YOUR INSTRUCTIONS » Every record must come back unchanged, apart from the pictures, which are dropped.

Collected data entries

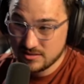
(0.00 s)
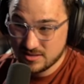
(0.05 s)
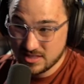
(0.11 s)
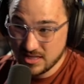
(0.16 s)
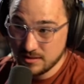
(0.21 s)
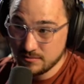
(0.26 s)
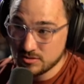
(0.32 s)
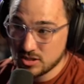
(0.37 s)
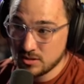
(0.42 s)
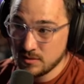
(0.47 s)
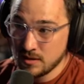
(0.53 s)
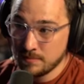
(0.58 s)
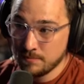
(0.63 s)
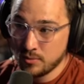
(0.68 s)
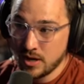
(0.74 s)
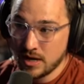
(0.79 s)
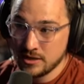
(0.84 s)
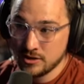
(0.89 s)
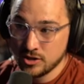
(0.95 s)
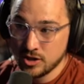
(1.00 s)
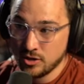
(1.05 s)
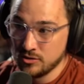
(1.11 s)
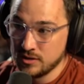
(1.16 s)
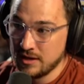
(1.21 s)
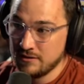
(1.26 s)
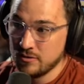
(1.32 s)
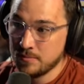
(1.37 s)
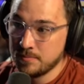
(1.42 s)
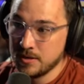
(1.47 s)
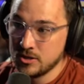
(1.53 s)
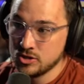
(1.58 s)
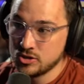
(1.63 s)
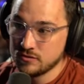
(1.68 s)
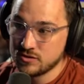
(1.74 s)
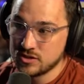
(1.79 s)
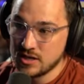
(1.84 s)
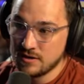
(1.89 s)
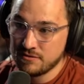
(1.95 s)
seems to be brand new, they have a bunch
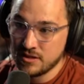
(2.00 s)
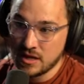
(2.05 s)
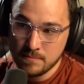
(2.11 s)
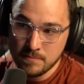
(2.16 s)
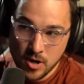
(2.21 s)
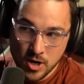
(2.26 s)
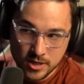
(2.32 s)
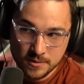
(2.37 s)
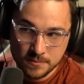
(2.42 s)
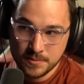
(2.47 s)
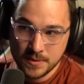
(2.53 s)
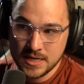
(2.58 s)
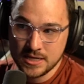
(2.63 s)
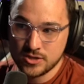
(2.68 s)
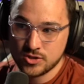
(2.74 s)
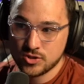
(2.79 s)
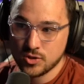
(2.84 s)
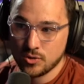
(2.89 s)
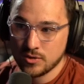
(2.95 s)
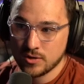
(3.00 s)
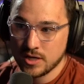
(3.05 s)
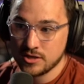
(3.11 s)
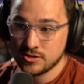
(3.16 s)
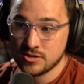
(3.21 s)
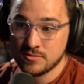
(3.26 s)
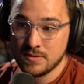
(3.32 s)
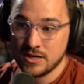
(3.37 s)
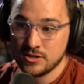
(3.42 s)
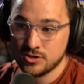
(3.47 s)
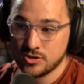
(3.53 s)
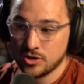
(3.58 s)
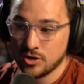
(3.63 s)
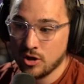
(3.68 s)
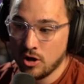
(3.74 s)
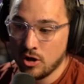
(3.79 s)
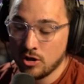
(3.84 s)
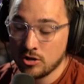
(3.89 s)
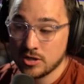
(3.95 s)
of stuff like Marketplace, Soul Customizer,
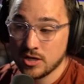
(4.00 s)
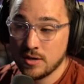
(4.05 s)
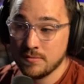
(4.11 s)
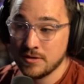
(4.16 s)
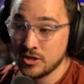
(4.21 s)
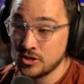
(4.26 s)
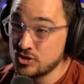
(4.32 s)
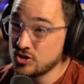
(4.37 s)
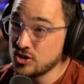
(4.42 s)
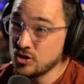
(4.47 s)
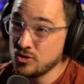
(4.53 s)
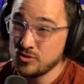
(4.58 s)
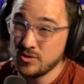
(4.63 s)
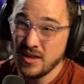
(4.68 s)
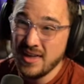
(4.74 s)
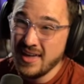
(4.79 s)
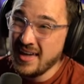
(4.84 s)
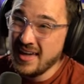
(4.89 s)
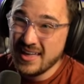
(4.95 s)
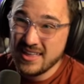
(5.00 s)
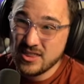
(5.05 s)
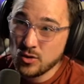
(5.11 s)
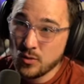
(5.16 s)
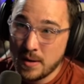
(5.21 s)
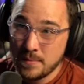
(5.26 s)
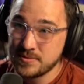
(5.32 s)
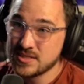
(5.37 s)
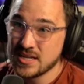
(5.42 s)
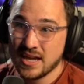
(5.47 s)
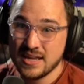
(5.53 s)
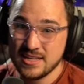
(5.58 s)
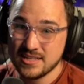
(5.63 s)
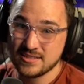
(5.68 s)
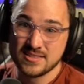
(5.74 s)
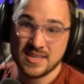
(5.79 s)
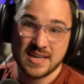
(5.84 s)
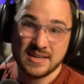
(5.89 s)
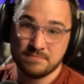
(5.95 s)
all coming soon. The website
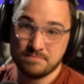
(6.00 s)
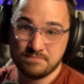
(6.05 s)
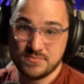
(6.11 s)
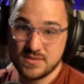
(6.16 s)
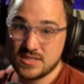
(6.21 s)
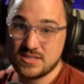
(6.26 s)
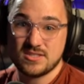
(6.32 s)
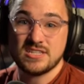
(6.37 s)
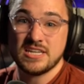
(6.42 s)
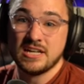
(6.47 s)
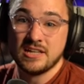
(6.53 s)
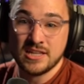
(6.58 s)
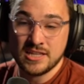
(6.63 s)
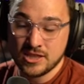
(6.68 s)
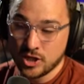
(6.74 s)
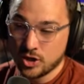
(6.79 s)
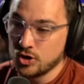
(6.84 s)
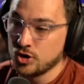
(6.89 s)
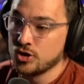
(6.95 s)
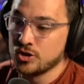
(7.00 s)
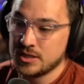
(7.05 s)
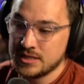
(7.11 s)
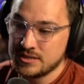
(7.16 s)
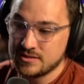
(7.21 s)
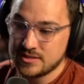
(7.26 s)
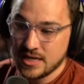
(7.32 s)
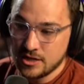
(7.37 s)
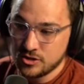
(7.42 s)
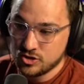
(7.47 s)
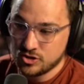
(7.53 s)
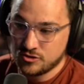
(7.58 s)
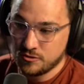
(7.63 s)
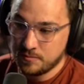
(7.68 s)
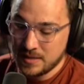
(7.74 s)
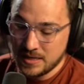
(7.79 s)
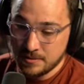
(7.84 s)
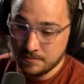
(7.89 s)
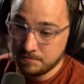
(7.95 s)
is like still in the early stages
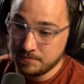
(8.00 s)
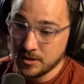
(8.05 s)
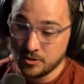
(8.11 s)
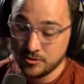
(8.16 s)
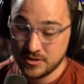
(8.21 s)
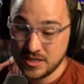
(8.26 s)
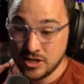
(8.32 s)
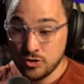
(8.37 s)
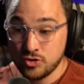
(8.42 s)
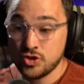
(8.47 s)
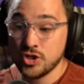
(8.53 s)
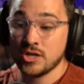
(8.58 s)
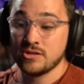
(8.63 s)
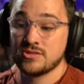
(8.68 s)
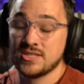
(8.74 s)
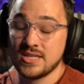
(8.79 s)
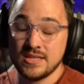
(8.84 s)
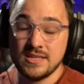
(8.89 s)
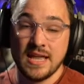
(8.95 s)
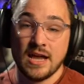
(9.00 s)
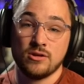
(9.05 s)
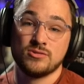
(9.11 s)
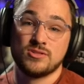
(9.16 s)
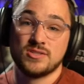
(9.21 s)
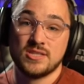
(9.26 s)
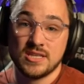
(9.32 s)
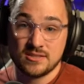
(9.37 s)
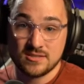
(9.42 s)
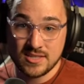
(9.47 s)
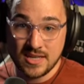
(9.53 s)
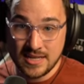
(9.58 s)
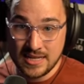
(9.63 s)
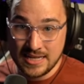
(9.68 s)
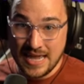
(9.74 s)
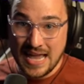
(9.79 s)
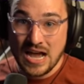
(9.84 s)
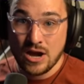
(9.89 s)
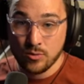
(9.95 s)
of being built. They just announced this like
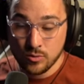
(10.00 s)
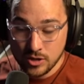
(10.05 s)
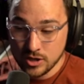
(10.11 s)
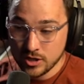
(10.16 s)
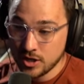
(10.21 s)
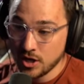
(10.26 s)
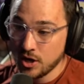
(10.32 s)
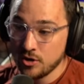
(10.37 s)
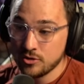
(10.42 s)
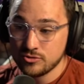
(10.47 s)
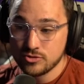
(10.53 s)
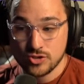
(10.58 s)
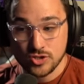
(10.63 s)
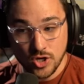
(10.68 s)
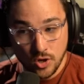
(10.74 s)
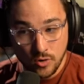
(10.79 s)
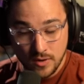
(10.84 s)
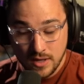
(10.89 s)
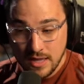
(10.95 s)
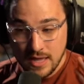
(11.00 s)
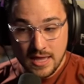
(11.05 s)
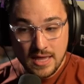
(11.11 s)
an hour ago, so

RESPONSE AREA »
(0.00 s)
(0.05 s)
(0.11 s)
(0.16 s)
(0.21 s)
(0.26 s)
(0.32 s)
(0.37 s)
(0.42 s)
(0.47 s)
(0.53 s)
(0.58 s)
(0.63 s)
(0.68 s)
(0.74 s)
(0.79 s)
(0.84 s)
(0.89 s)
(0.95 s)
(1.00 s)
(1.05 s)
(1.11 s)
(1.16 s)
(1.21 s)
(1.26 s)
(1.32 s)
(1.37 s)
(1.42 s)
(1.47 s)
(1.53 s)
(1.58 s)
(1.63 s)
(1.68 s)
(1.74 s)
(1.79 s)
(1.84 s)
(1.89 s)
(1.95 s)
seems to be brand new, they have a bunch
(2.00 s)
(2.05 s)
(2.11 s)
(2.16 s)
(2.21 s)
(2.26 s)
(2.32 s)
(2.37 s)
(2.42 s)
(2.47 s)
(2.53 s)
(2.58 s)
(2.63 s)
(2.68 s)
(2.74 s)
(2.79 s)
(2.84 s)
(2.89 s)
(2.95 s)
(3.00 s)
(3.05 s)
(3.11 s)
(3.16 s)
(3.21 s)
(3.26 s)
(3.32 s)
(3.37 s)
(3.42 s)
(3.47 s)
(3.53 s)
(3.58 s)
(3.63 s)
(3.68 s)
(3.74 s)
(3.79 s)
(3.84 s)
(3.89 s)
(3.95 s)
of stuff like Marketplace, Soul Customizer,
(4.00 s)
(4.05 s)
(4.11 s)
(4.16 s)
(4.21 s)
(4.26 s)
(4.32 s)
(4.37 s)
(4.42 s)
(4.47 s)
(4.53 s)
(4.58 s)
(4.63 s)
(4.68 s)
(4.74 s)
(4.79 s)
(4.84 s)
(4.89 s)
(4.95 s)
(5.00 s)
(5.05 s)
(5.11 s)
(5.16 s)
(5.21 s)
(5.26 s)
(5.32 s)
(5.37 s)
(5.42 s)
(5.47 s)
(5.53 s)
(5.58 s)
(5.63 s)
(5.68 s)
(5.74 s)
(5.79 s)
(5.84 s)
(5.89 s)
(5.95 s)
all coming soon. The website
(6.00 s)
(6.05 s)
(6.11 s)
(6.16 s)
(6.21 s)
(6.26 s)
(6.32 s)
(6.37 s)
(6.42 s)
(6.47 s)
(6.53 s)
(6.58 s)
(6.63 s)
(6.68 s)
(6.74 s)
(6.79 s)
(6.84 s)
(6.89 s)
(6.95 s)
(7.00 s)
(7.05 s)
(7.11 s)
(7.16 s)
(7.21 s)
(7.26 s)
(7.32 s)
(7.37 s)
(7.42 s)
(7.47 s)
(7.53 s)
(7.58 s)
(7.63 s)
(7.68 s)
(7.74 s)
(7.79 s)
(7.84 s)
(7.89 s)
(7.95 s)
is like still in the early stages
(8.00 s)
(8.05 s)
(8.11 s)
(8.16 s)
(8.21 s)
(8.26 s)
(8.32 s)
(8.37 s)
(8.42 s)
(8.47 s)
(8.53 s)
(8.58 s)
(8.63 s)
(8.68 s)
(8.74 s)
(8.79 s)
(8.84 s)
(8.89 s)
(8.95 s)
(9.00 s)
(9.05 s)
(9.11 s)
(9.16 s)
(9.21 s)
(9.26 s)
(9.32 s)
(9.37 s)
(9.42 s)
(9.47 s)
(9.53 s)
(9.58 s)
(9.63 s)
(9.68 s)
(9.74 s)
(9.79 s)
(9.84 s)
(9.89 s)
(9.95 s)
of being built. They just announced this like
(10.00 s)
(10.05 s)
(10.11 s)
(10.16 s)
(10.21 s)
(10.26 s)
(10.32 s)
(10.37 s)
(10.42 s)
(10.47 s)
(10.53 s)
(10.58 s)
(10.63 s)
(10.68 s)
(10.74 s)
(10.79 s)
(10.84 s)
(10.89 s)
(10.95 s)
(11.00 s)
(11.05 s)
(11.11 s)
an hour ago, so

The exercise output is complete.